By allowing ads to appear on this site, you support the local businesses who, in turn, support great journalism.
206,882 residents in Manteca by 2040? It’s not exactly city’s plan
manteca city logo
The City of Manteca seal as it is today without the original cross atop the rendering that initially was meant to represent a place of worship in “The Family City.”

It was an unnerving number for Councilman Charlie Halford — 206,882 residents in Manteca by 2040.

That reflects a 5.2 percent annual growth rate.

The city currently has roughly 96,000 residents.

“If we ever hit 5.2 percent, people will go crazy,” Halford said during Tuesday’s council meeting, adding some already have qualms with the current annual growth pace that is roughly 2.2 percent.

And Halford is not alone in raising the proverbial eyebrow at the number.

The councilman shared that a few residents are also startled.

The number is the cornerstone for the parks and recreation master plan update the City Council adopted on Tuesday.

It is a number gleaned from the general plan update adopted two years ago.

The number represents the typical population yield from residential zoning assigned to either undeveloped or underdeveloped land within the city limits.

The 206,882 number is how many people could reside in Manteca at buildout of the land.

Since the parks and recreation master plan is an ancillary document designed to implement the general plan that serves as a blueprint for growth, it needs to reflect what would be needed to support and serve residents when zoned land in the general plan is 100 percent built out.

Based on current growth rates, Manteca is likely to have 146,000 residents, and not 206,882, by 2040.

It also means at least half, if not more, of the $930.5 million in identified park needs or wants in the master plan that includes everything from an aquatics center to a performing arts center won’t be built or started by 2040.

 

Everything in master plan

not likely to become reality

In reality, Manteca could likely never see a number of the items listed in the master plan.

All require much more money than the city currently has the resources to collect, even with updated fees on growth for parks and recreation.

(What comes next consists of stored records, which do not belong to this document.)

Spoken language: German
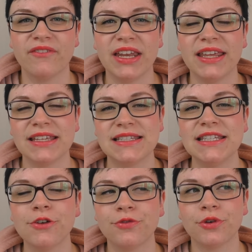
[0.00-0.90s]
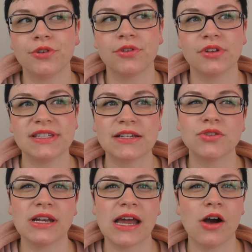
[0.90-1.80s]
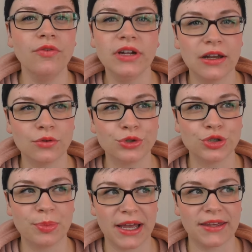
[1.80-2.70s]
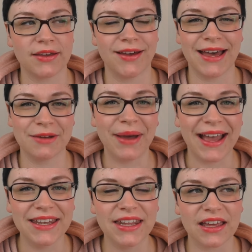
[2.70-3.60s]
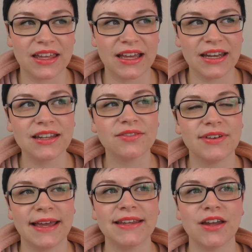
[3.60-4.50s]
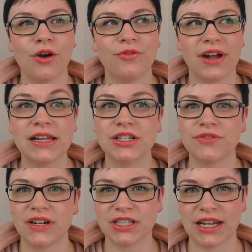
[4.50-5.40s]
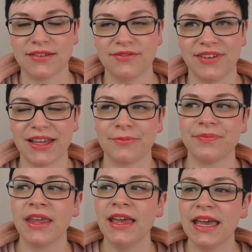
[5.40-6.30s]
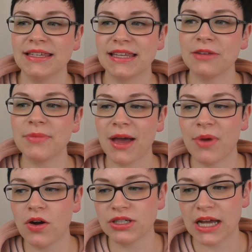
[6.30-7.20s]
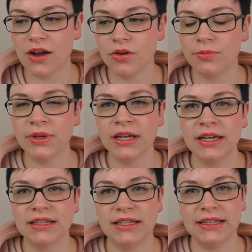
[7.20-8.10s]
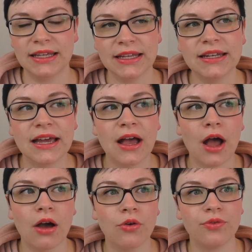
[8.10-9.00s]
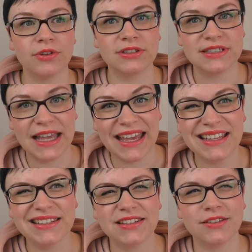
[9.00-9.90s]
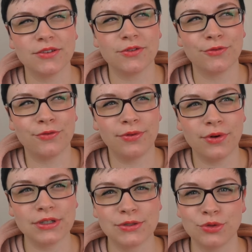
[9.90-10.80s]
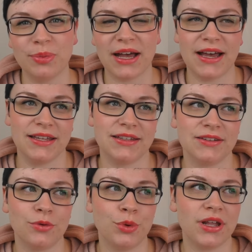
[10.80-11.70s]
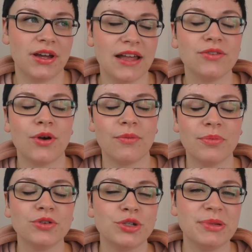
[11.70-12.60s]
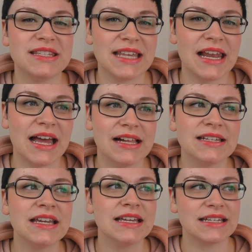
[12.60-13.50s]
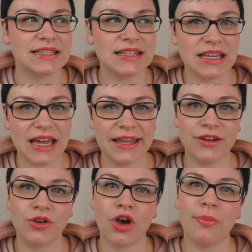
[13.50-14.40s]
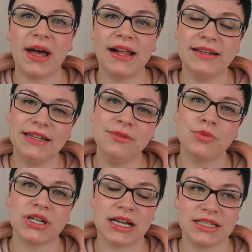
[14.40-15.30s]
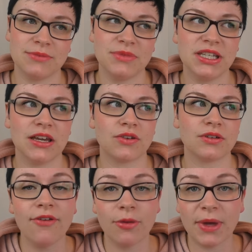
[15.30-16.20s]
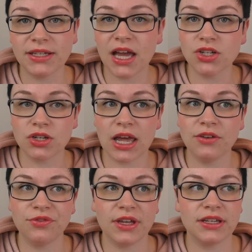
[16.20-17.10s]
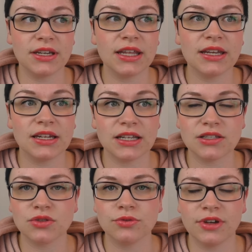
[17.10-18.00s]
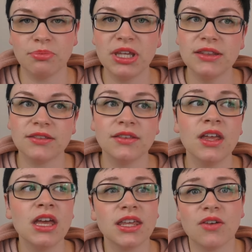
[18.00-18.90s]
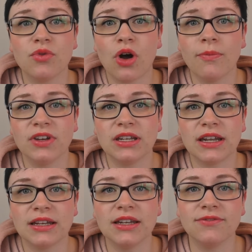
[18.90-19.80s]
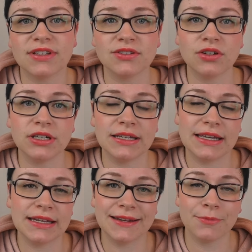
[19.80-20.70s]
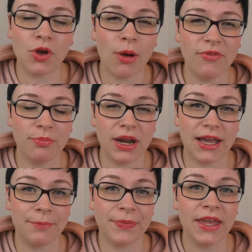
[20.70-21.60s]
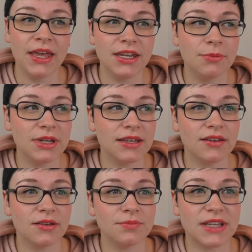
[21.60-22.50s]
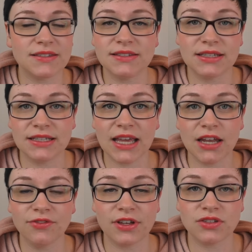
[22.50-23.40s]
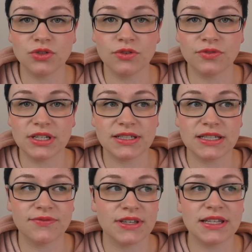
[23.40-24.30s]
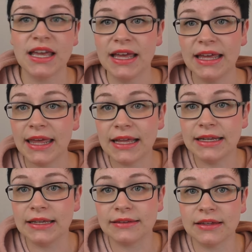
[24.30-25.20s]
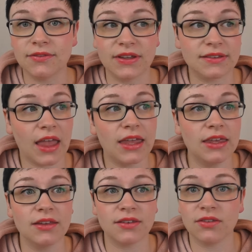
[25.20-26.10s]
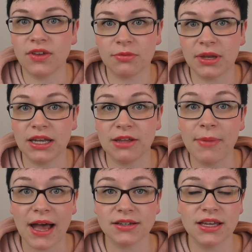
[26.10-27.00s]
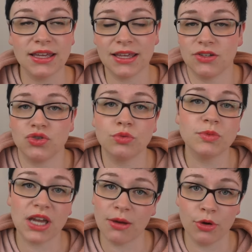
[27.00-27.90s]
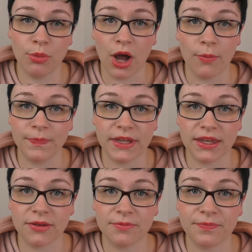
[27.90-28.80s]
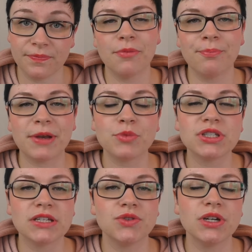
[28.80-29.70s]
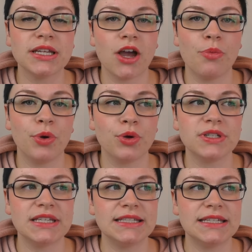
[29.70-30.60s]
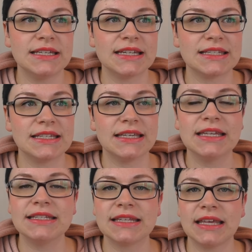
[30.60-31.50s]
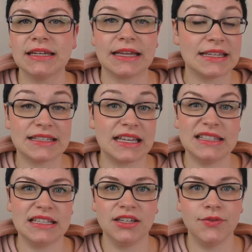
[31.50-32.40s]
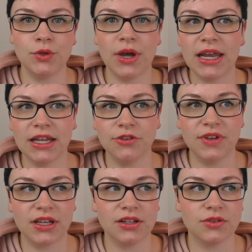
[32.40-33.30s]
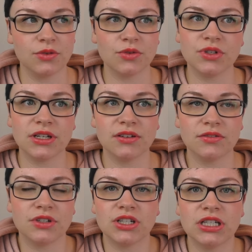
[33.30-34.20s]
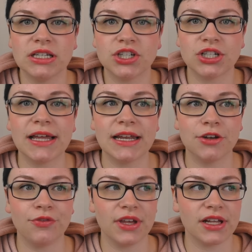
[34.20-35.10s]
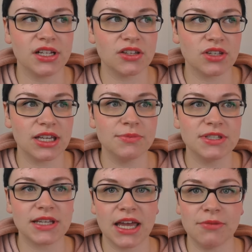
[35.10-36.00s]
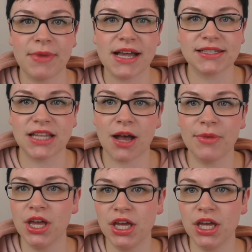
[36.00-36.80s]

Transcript: Wenn ich jetzt hier von sexueller Aufklärung spreche, gerade bei Einjährigen, kann das vielleicht auch falsch verstanden werden. Es geht mir aber auch darum, die Kinder auf Sex vorzubereiten oder also und speziell halt, dass sie ihren eigenen Körper halt lieben und akzeptieren. Und wenn man da schon anfängt, den Kindern das zu verbieten, ja, wo kommen wir denn dann hin? Was soll denn den Kindern im Kopf bleiben? Nämlich, ähm, dass sie sich nicht anfassen dürfen, dass das was ekliges ist, was dreckiges ist, was man nicht macht. Ja, das stimmt ja aber überhaupt nicht man muss natürlich auch berücksichtigen, dass sich jedes Kind ganz, ganz individuell entwickelt und unter, unterschiedlich schnell entwickelt. Also da gibt es keine Maßnahmen.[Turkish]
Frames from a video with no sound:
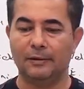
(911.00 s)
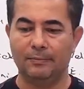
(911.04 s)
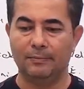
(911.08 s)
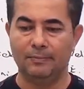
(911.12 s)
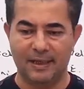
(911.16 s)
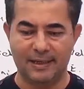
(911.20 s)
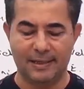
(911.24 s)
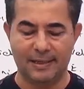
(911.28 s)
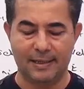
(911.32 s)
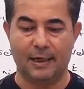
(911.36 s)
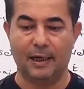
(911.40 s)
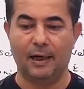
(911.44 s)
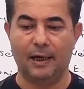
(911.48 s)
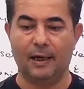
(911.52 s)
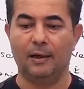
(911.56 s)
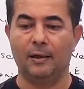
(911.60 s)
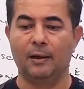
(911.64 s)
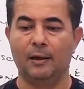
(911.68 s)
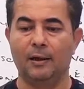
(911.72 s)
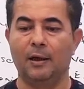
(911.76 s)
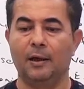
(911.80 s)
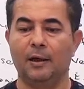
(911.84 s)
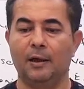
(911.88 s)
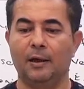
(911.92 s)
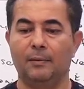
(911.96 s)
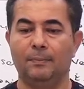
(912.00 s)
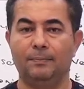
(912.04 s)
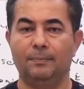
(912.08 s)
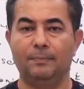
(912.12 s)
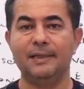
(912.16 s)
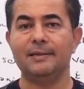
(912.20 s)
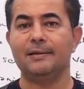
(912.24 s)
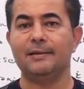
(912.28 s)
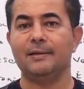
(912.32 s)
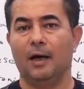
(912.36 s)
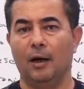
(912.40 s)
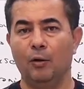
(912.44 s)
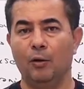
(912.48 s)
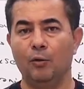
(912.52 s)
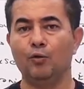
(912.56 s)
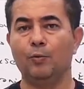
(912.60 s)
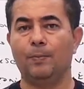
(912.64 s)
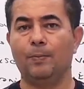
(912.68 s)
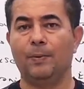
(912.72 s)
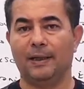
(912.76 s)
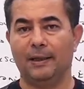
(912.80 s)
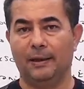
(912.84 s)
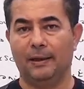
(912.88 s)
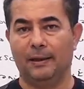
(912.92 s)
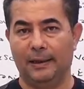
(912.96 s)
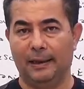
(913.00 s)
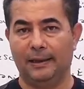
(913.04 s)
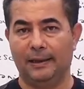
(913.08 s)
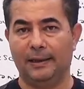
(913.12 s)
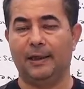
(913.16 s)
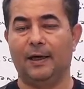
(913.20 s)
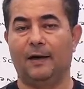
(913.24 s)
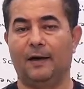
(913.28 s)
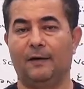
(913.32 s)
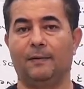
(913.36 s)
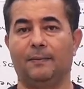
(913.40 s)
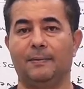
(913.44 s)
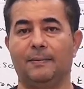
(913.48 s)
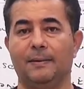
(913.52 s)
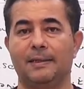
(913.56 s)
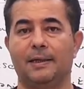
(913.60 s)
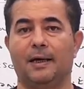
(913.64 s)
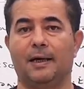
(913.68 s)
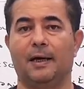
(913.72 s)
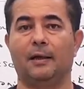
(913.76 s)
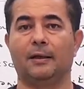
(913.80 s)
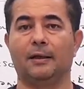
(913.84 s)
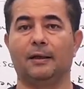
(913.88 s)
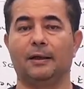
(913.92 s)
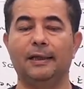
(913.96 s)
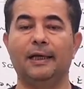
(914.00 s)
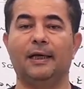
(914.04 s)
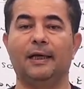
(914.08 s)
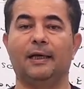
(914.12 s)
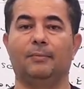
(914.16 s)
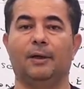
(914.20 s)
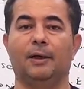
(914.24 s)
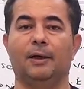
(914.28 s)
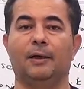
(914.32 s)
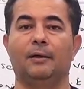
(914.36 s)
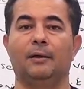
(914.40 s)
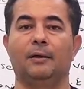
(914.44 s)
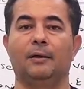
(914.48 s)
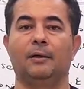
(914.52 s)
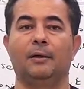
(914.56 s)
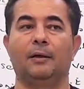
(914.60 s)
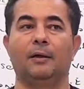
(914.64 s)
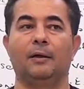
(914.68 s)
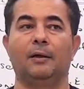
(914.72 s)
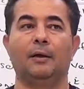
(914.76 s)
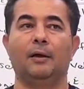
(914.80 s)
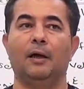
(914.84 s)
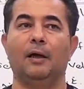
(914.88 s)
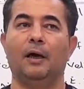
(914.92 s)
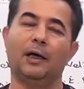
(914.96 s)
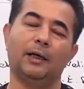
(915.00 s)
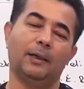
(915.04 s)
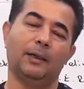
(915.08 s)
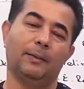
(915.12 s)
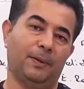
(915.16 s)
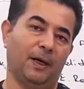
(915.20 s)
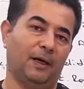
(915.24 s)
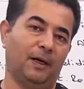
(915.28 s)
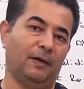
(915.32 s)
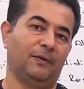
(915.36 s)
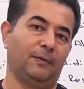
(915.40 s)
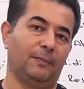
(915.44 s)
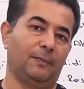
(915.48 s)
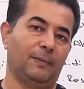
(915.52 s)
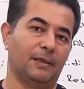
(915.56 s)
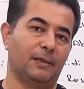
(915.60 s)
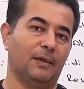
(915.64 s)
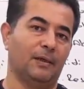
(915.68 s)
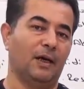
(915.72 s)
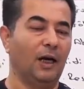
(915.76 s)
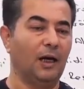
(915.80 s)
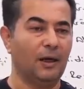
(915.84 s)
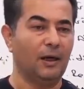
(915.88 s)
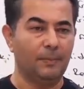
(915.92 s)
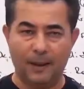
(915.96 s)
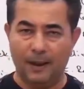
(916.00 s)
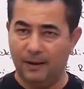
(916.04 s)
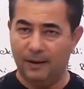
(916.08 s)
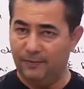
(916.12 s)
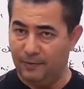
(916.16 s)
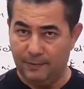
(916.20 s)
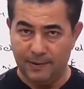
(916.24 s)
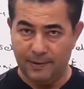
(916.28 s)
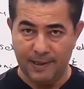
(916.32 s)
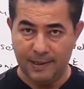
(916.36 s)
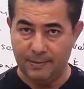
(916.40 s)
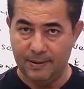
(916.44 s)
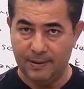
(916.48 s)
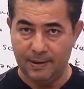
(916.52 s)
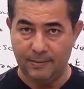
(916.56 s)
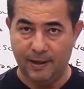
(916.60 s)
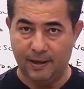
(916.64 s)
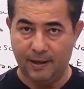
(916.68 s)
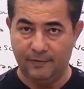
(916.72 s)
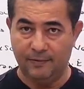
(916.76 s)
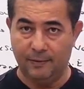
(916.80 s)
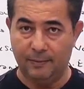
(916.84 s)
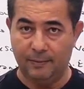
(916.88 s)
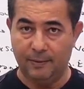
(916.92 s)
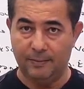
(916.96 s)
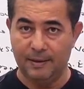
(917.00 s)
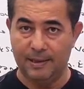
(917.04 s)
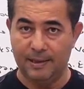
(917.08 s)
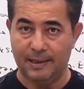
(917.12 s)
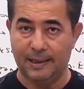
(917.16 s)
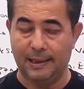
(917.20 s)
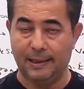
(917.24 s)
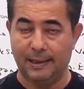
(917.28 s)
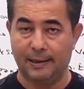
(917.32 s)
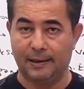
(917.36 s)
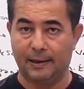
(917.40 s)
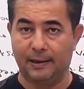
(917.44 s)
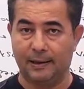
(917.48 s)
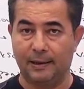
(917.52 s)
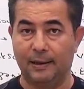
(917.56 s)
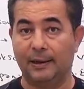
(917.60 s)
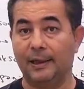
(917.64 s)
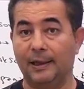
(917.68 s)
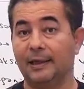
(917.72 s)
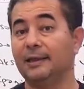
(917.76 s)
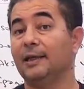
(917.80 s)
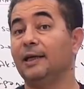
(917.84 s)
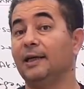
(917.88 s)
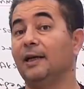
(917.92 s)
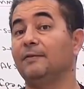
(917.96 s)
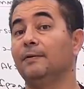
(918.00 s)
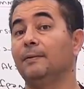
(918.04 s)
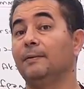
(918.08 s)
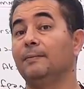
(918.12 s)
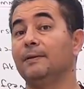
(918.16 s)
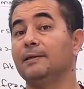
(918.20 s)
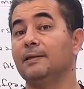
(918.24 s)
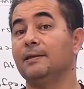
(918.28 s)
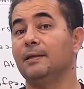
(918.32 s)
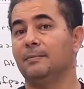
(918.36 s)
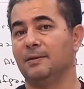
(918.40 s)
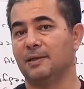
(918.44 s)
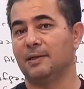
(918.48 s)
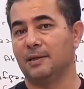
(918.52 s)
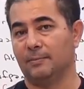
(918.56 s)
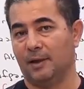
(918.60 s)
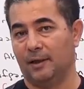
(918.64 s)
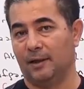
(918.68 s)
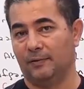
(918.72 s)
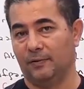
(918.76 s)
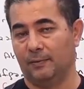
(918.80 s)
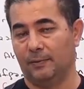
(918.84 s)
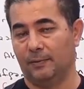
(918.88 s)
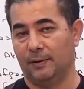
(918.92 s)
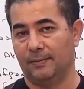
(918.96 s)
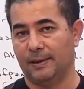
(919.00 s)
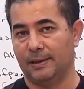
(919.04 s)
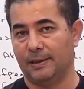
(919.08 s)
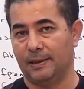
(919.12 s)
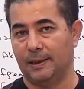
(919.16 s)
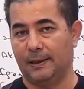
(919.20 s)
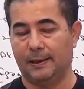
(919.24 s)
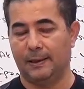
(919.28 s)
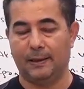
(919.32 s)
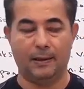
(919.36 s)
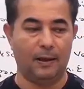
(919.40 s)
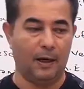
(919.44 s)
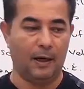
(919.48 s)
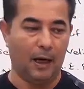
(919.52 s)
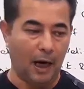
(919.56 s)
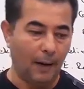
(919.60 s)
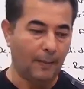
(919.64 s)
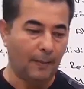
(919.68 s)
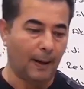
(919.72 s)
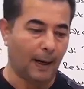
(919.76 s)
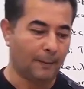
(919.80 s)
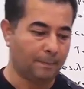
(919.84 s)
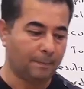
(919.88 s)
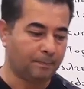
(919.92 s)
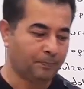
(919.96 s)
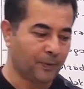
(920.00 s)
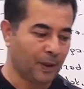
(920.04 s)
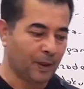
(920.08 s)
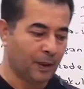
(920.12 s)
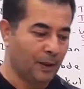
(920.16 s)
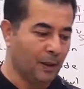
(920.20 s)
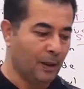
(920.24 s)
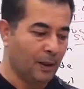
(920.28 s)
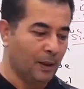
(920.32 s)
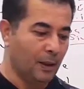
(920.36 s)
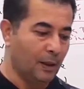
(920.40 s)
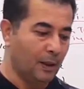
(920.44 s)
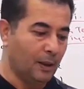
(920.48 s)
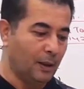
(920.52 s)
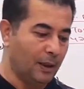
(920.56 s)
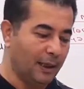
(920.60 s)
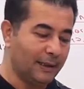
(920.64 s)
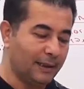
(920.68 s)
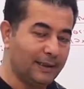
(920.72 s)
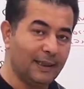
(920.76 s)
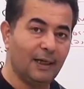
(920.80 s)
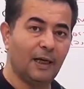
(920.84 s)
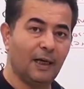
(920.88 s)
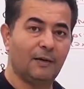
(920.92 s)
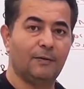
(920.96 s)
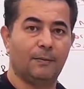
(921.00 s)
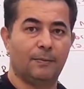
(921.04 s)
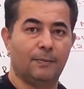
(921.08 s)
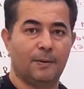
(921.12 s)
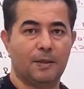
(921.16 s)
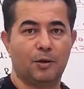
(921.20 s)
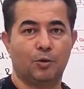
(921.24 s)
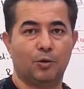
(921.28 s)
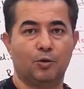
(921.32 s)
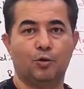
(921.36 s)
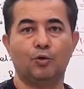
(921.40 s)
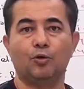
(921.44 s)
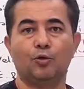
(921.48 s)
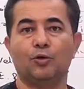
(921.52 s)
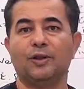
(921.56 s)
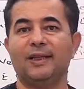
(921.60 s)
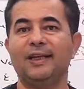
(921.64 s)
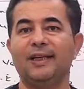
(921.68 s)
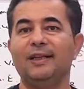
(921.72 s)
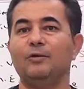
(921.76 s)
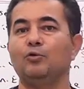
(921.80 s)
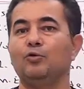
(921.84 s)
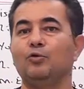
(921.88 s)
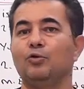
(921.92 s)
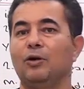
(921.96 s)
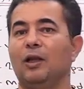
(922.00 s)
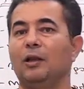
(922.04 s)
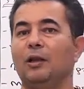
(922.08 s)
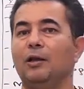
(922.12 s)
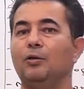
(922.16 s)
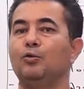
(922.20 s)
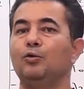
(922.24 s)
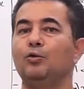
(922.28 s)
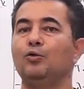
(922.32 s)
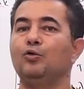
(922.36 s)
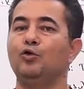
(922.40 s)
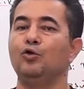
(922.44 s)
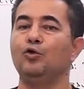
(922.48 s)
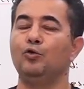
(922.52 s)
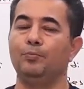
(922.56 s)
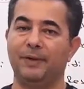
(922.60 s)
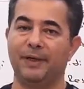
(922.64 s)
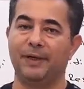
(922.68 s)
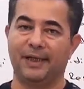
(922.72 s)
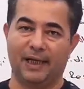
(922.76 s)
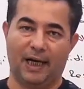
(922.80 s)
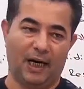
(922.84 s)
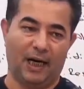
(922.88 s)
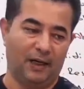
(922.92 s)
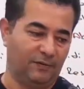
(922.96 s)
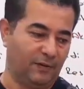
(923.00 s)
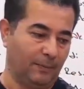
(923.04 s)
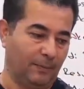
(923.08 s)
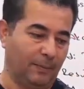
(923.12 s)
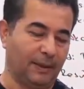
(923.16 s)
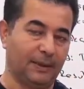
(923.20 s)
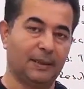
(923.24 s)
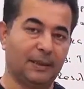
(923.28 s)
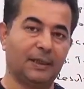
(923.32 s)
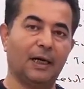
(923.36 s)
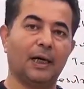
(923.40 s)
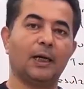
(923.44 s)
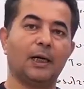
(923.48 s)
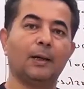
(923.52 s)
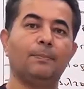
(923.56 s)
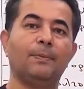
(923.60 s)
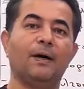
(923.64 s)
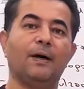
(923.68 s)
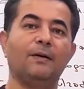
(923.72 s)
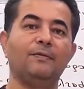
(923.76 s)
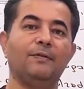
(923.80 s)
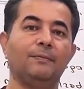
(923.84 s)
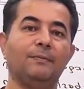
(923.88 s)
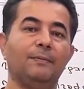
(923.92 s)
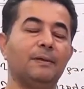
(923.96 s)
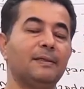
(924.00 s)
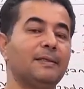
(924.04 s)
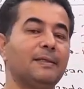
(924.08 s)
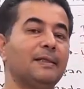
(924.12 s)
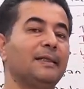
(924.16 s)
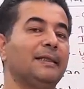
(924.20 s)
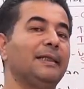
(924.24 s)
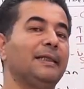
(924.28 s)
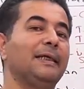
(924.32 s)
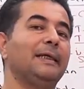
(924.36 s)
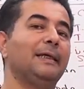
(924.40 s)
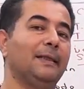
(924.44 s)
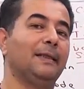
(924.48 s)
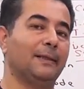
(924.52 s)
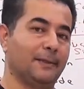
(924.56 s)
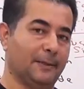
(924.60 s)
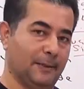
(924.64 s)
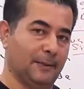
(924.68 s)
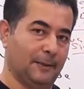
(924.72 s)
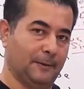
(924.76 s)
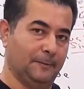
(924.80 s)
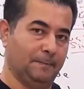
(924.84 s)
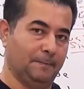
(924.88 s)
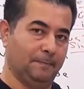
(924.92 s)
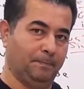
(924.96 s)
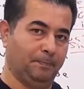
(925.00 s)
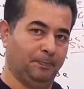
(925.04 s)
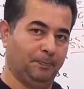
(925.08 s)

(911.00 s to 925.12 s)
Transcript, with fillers: Mesela biz Avrupa'dan Latin alfabesini aldık değil mi? Arap alfabesi. Arap alfabesi bizim alfabemiz değildi. Latin alfabesi de bizim alfabemiz değildi. Ama Latin alfabesi Türk dil kuralına uygun bir alfabedir. Arap alfabesi değildir.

Those fees can only be collected on new growth at a rate that reflects the “need” created by new residents.

That means if an aquatics center was adopted by the council as a project to move forward and added to the nexus to legally justify the amount of the overall parks fee, it would cover only part of the cost.

As such, assuming an aquatics center has a $47 million price tag and the city has a realistic population projection that brings it to 146,000 residents in 14 years, fees collected going forward can only legally for a third of the cost.

The bulk, or roughly $30 million of the $47 million cost, would have to come from other sources.

Those sources range from the general fund and development agreements to grants and outright donations.

It is why the updated fee study that is next will basically determine what can be built.

The council may decide, as an example, they don’t want to convert Morezone Field to build an events center. The cost of that and other endeavors that may have little or no support would be excluded from the fee calculation.

Perhaps the biggest point is the reality that Councilwoman Regina Lackey inferred when asking about when the costs for various projects were determined.

Construction costs escalate.

Even if growth fees are indexed for inflation with annual increases based on broad regional economic data, not all components of the identified projects will increase by the average inflation rate.

What the master plan document does is identify projected park facility needs for land that is deemed likely to develop. It also takes the additional housing units that zoning can support and spreads growth’s share of the anticipated costs across a set number of housing permits.

That helps determine what Manteca may charge per new home in growth fees.

Given setting aside money to pay cash would mean inflation would not be offset by interest collected on parked cash, the logical way forward is to bond against future growths with possibly a little help from Measure Q sales tax receipts.

All of this means the council has yet to make the hard decision.

Elected leaders ultimately will determine which projects will advance and in what order.

Assume that the council makes the top priority the community gym/multi-use recreation center and an aquatics center, as identified by community input and stakeholders.

Councilman Dave Breitenbucher based on past statements, is likely to put an aquatics center at the top of his list.

That is a $47 million endeavor.

The community gym price is collapsed into a three-phase development of a new 80-acre community park that carries an overall price tag of $239 million.

A community center, that Lackey mentioned she lwants to see go south of the 120 Bypass, is listed in the parks master plan as costing $23 million.

For illustrative purposes, the gym may carry an $18 million cost.

The city, based on current funding, can’t go forward with the three at the same time and they’d likely require bonding to do the aquatics center or all three.

That’s why the real determination of what comes first, then second and so forth — especially when it comes to large ticket items — has yet to be made by the council.

There is also nothing locking any of the three facilities into an exact physical location.

Even the gym, envisioned for a new community park, could go elsewhere.

The master plan identified needs and costs that are fluid.

The same goes for locations of the desired amenities.

As such, it creates perimeters to allow the city to move forward as the master plan isn’t a blueprint set in stone.